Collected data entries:
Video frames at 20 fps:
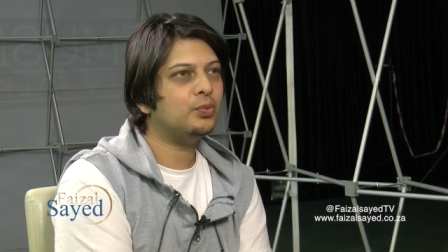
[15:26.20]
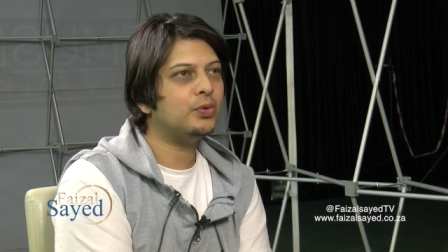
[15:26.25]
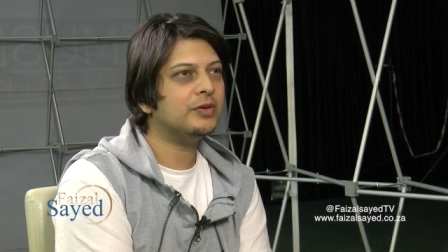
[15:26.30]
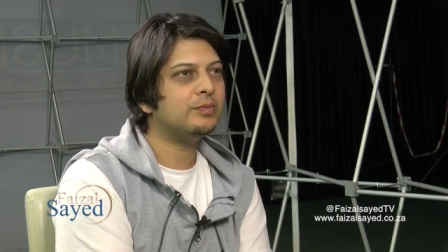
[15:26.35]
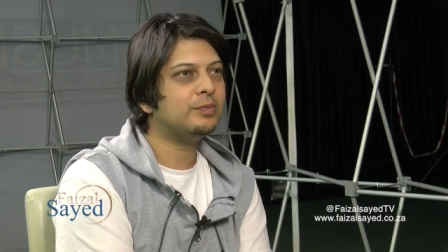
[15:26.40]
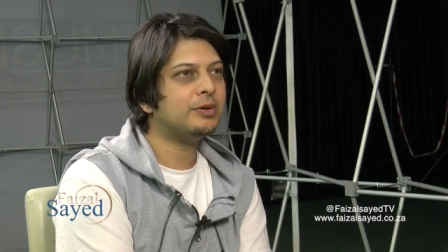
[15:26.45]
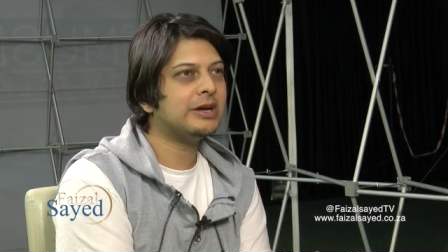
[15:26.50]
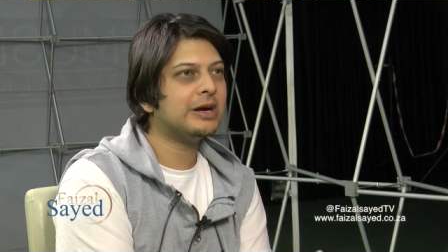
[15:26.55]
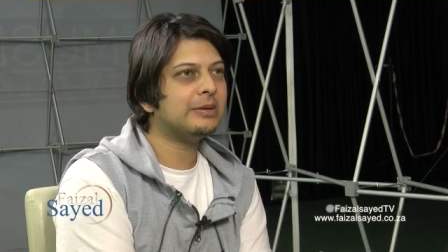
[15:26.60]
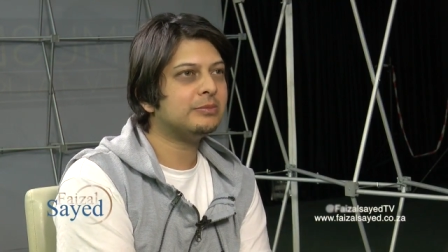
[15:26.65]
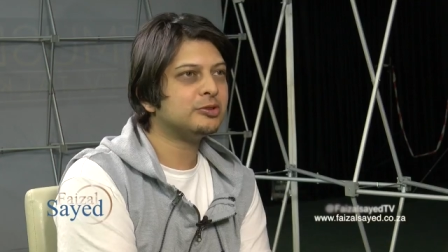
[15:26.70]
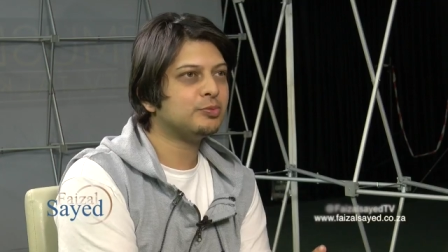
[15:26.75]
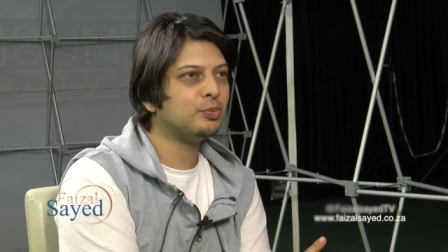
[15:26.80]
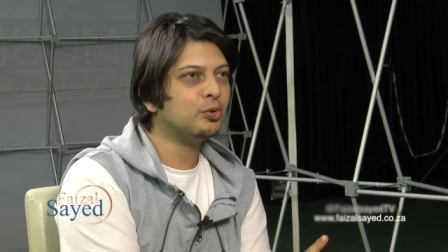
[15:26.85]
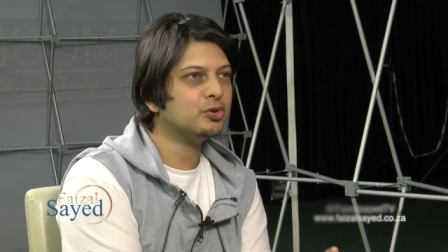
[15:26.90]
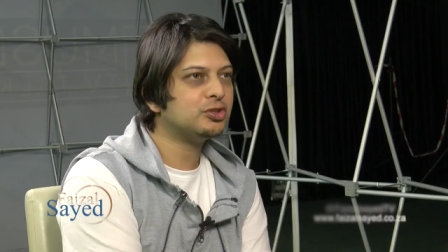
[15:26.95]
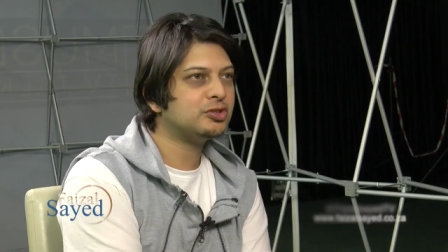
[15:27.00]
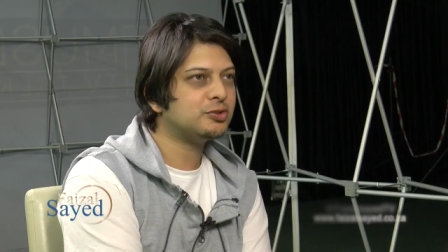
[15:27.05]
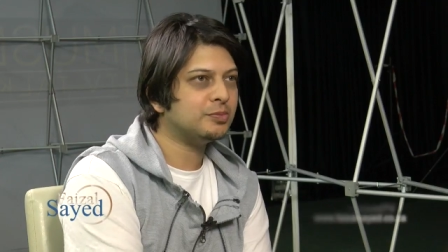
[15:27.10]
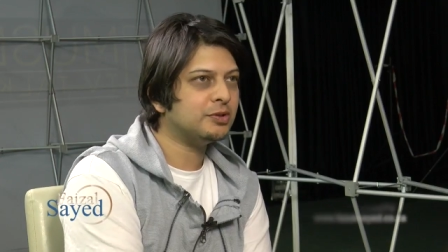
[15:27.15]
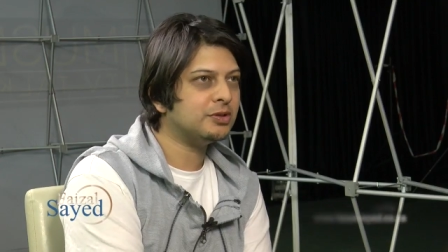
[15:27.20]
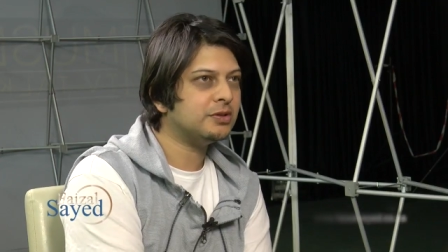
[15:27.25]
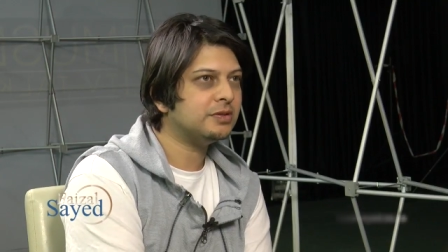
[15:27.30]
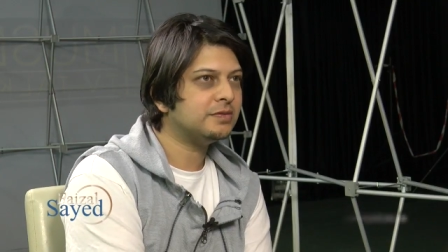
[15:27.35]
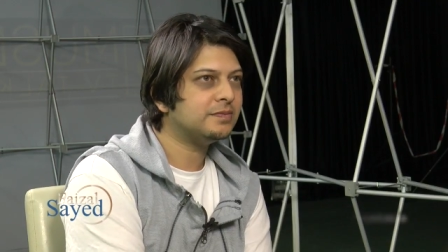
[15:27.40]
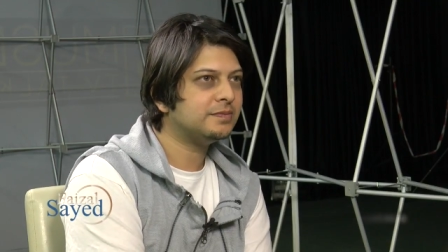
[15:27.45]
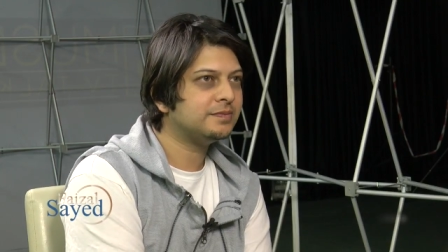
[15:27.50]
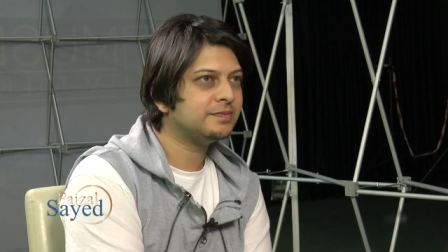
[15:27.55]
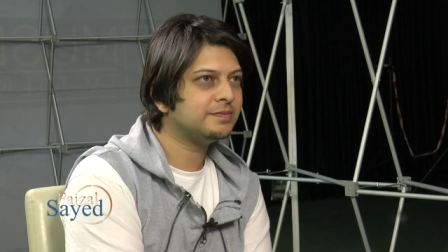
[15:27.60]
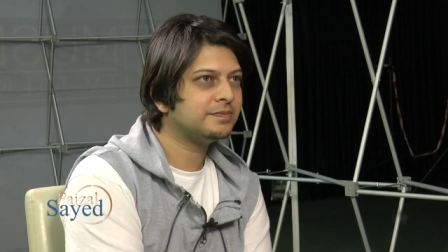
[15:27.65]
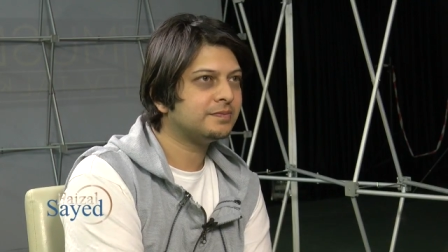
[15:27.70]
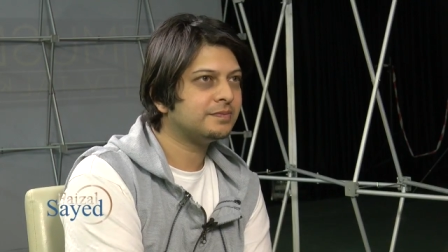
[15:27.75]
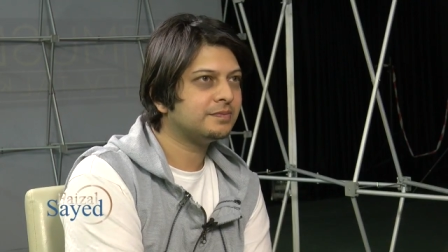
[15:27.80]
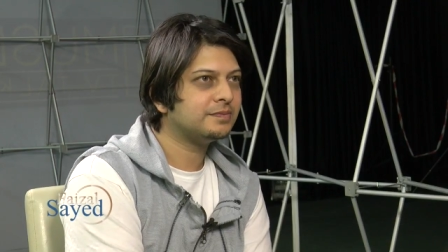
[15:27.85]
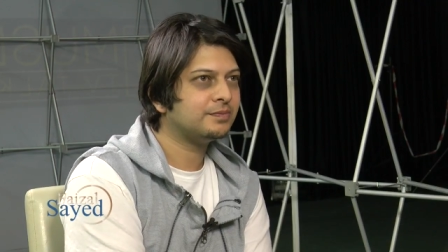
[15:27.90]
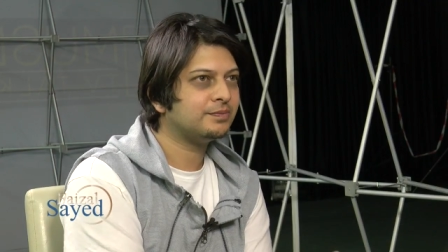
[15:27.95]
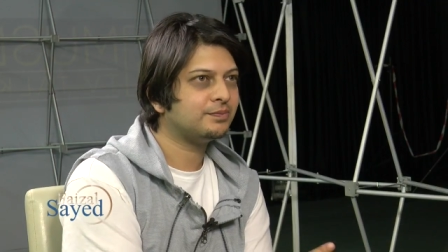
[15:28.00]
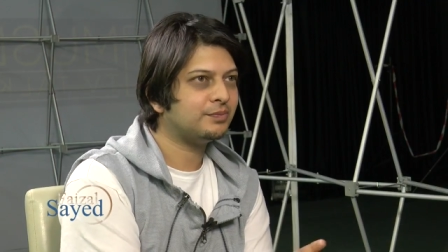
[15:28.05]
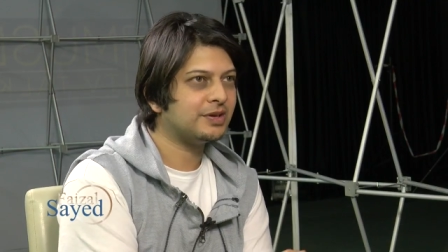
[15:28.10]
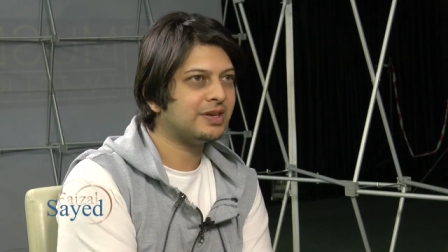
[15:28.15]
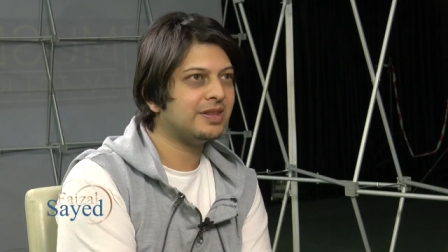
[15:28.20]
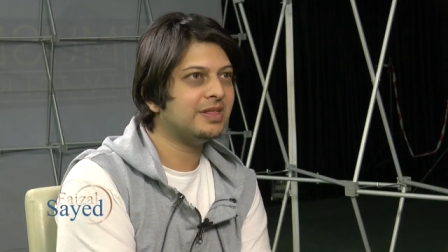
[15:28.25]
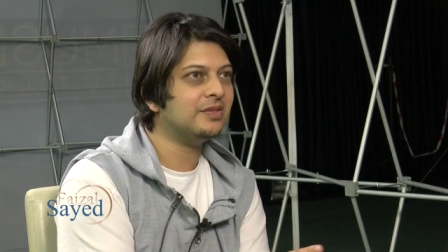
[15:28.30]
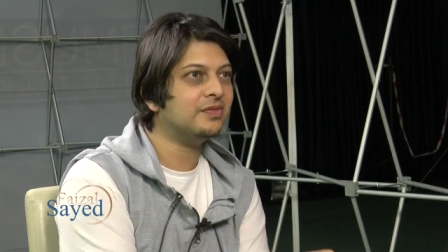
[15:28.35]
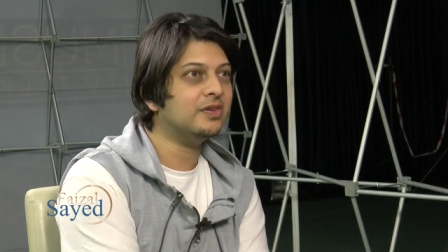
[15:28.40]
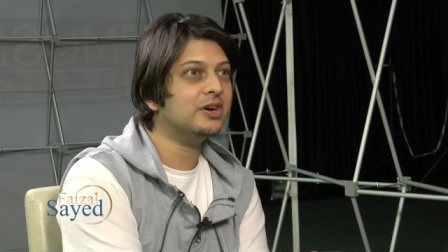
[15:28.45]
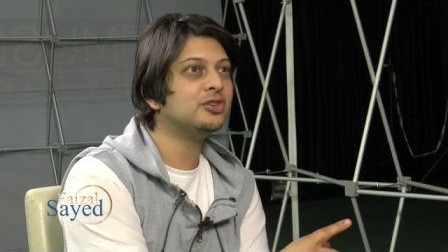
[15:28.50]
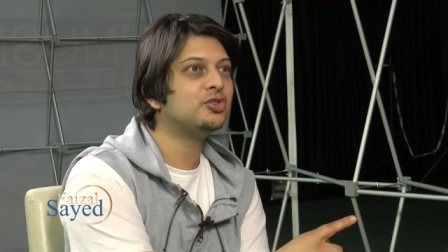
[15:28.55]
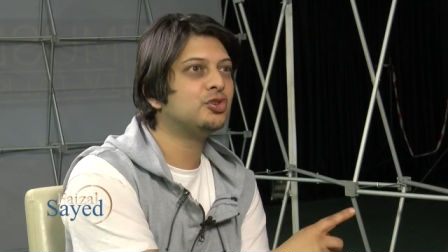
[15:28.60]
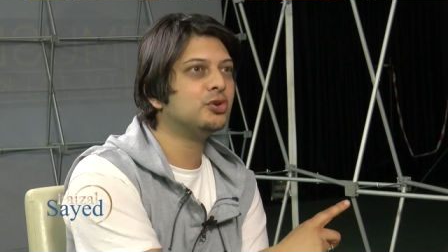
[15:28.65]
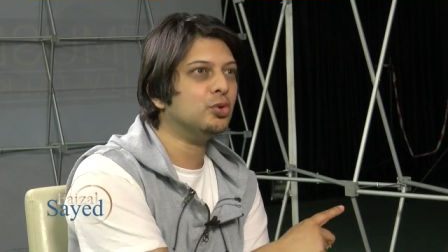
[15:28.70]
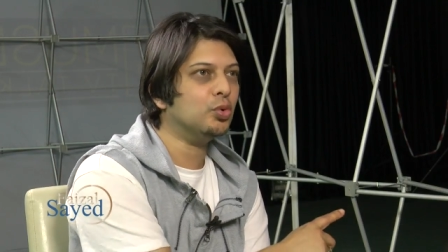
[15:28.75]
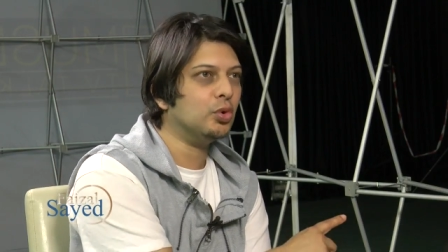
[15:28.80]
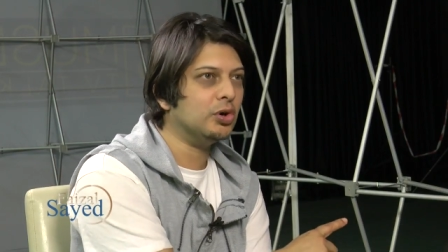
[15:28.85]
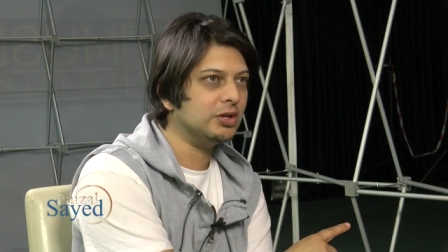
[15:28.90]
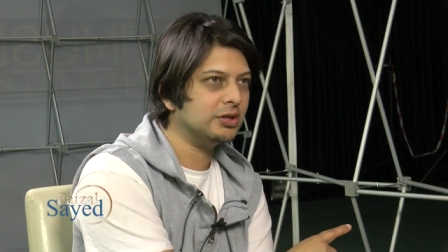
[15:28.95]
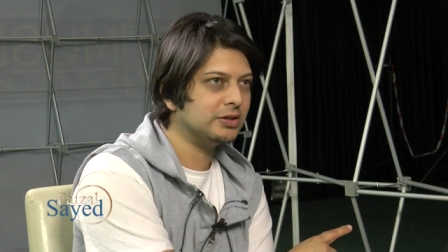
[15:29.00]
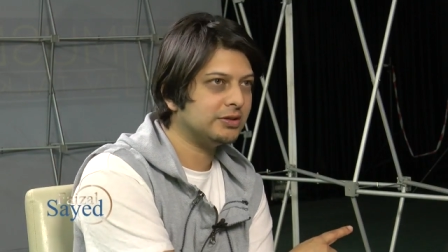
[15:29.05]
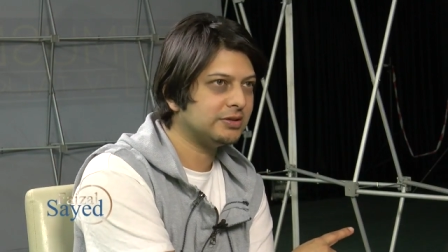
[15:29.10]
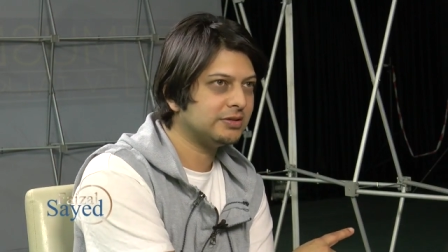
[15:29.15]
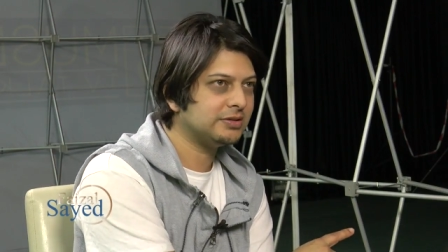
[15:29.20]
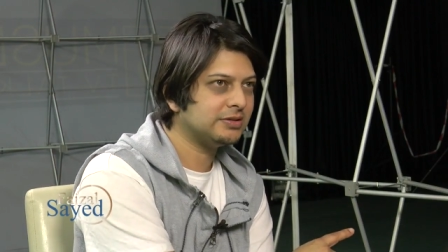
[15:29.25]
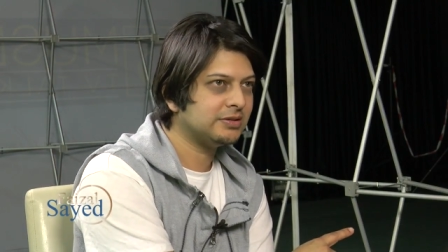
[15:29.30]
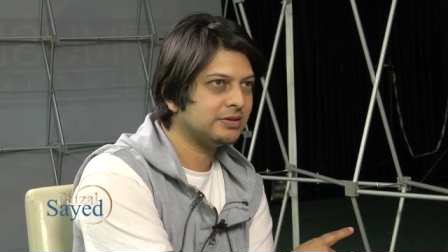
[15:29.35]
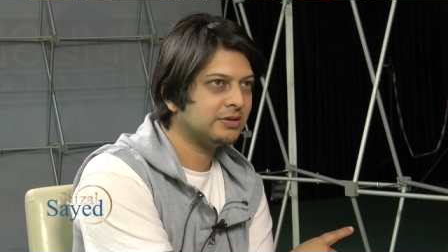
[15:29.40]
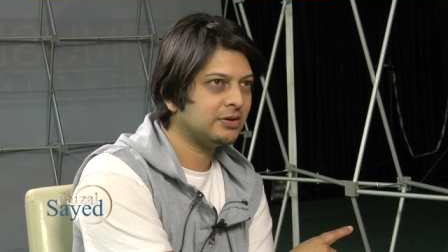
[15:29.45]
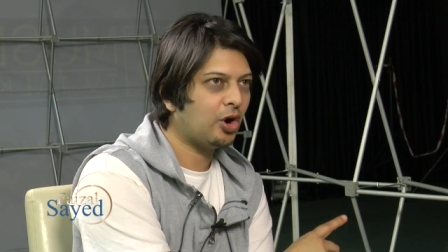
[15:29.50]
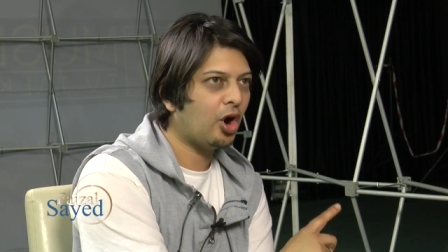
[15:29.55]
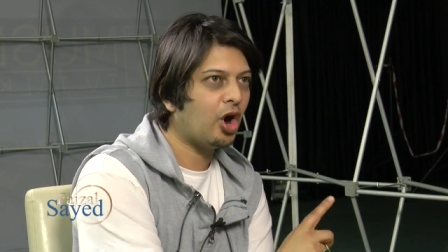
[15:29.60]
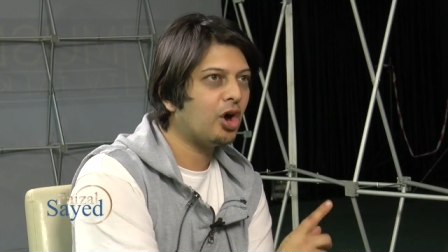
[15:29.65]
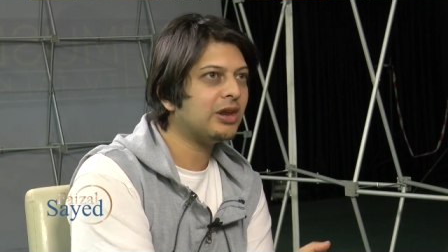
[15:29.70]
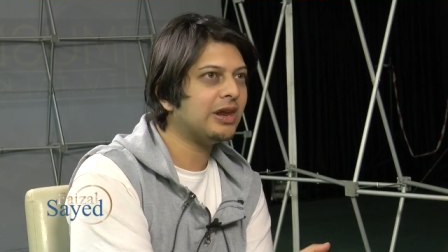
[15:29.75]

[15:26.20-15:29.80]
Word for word: we have become sportsmen, But in the virtual world, yes.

*Exercise requirements*:
Repeat the records verbatim, excluding pictures.

*Task solution*:
Video frames at 20 fps:
[15:26.20]
[15:26.25]
[15:26.30]
[15:26.35]
[15:26.40]
[15:26.45]
[15:26.50]
[15:26.55]
[15:26.60]
[15:26.65]
[15:26.70]
[15:26.75]
[15:26.80]
[15:26.85]
[15:26.90]
[15:26.95]
[15:27.00]
[15:27.05]
[15:27.10]
[15:27.15]
[15:27.20]
[15:27.25]
[15:27.30]
[15:27.35]
[15:27.40]
[15:27.45]
[15:27.50]
[15:27.55]
[15:27.60]
[15:27.65]
[15:27.70]
[15:27.75]
[15:27.80]
[15:27.85]
[15:27.90]
[15:27.95]
[15:28.00]
[15:28.05]
[15:28.10]
[15:28.15]
[15:28.20]
[15:28.25]
[15:28.30]
[15:28.35]
[15:28.40]
[15:28.45]
[15:28.50]
[15:28.55]
[15:28.60]
[15:28.65]
[15:28.70]
[15:28.75]
[15:28.80]
[15:28.85]
[15:28.90]
[15:28.95]
[15:29.00]
[15:29.05]
[15:29.10]
[15:29.15]
[15:29.20]
[15:29.25]
[15:29.30]
[15:29.35]
[15:29.40]
[15:29.45]
[15:29.50]
[15:29.55]
[15:29.60]
[15:29.65]
[15:29.70]
[15:29.75]

[15:26.20-15:29.80]
Word for word: we have become sportsmen, But in the virtual world, yes.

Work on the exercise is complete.